Start of DATASET

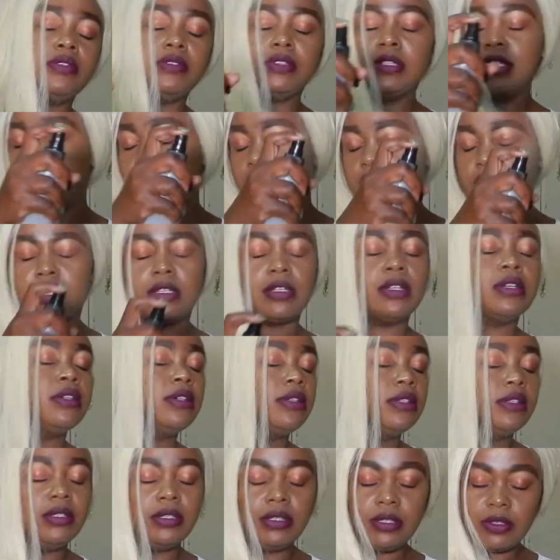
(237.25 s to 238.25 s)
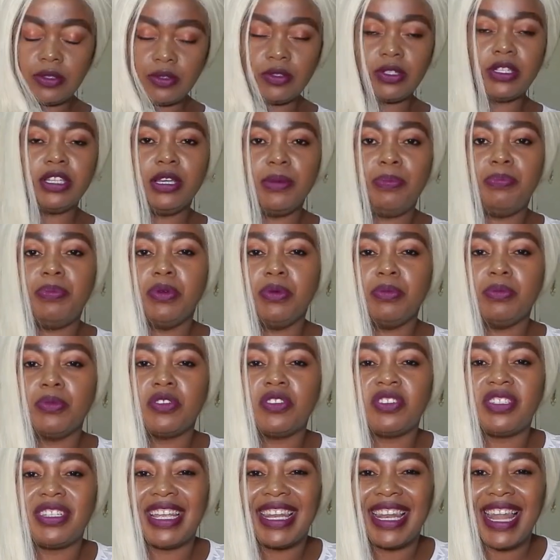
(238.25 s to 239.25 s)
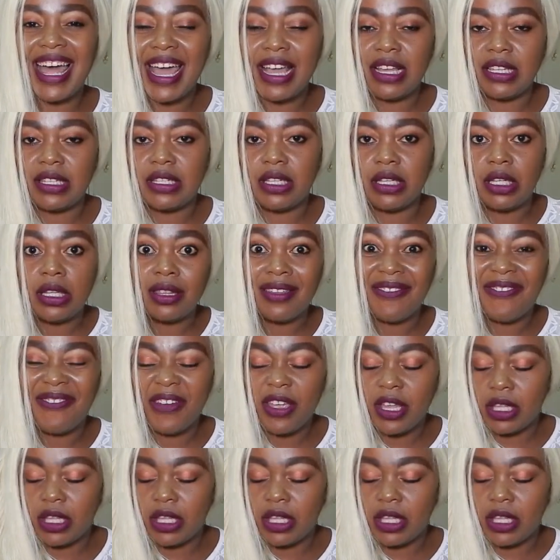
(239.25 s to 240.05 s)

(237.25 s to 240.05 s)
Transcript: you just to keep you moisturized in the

End of DATASET

### WHAT YOU WILL DO
The output has to match the data above line for line, except that pictures are dropped.

### ANSWER SPACE
(237.25 s to 238.25 s)
(238.25 s to 239.25 s)
(239.25 s to 240.05 s)

(237.25 s to 240.05 s)
Transcript: you just to keep you moisturized in the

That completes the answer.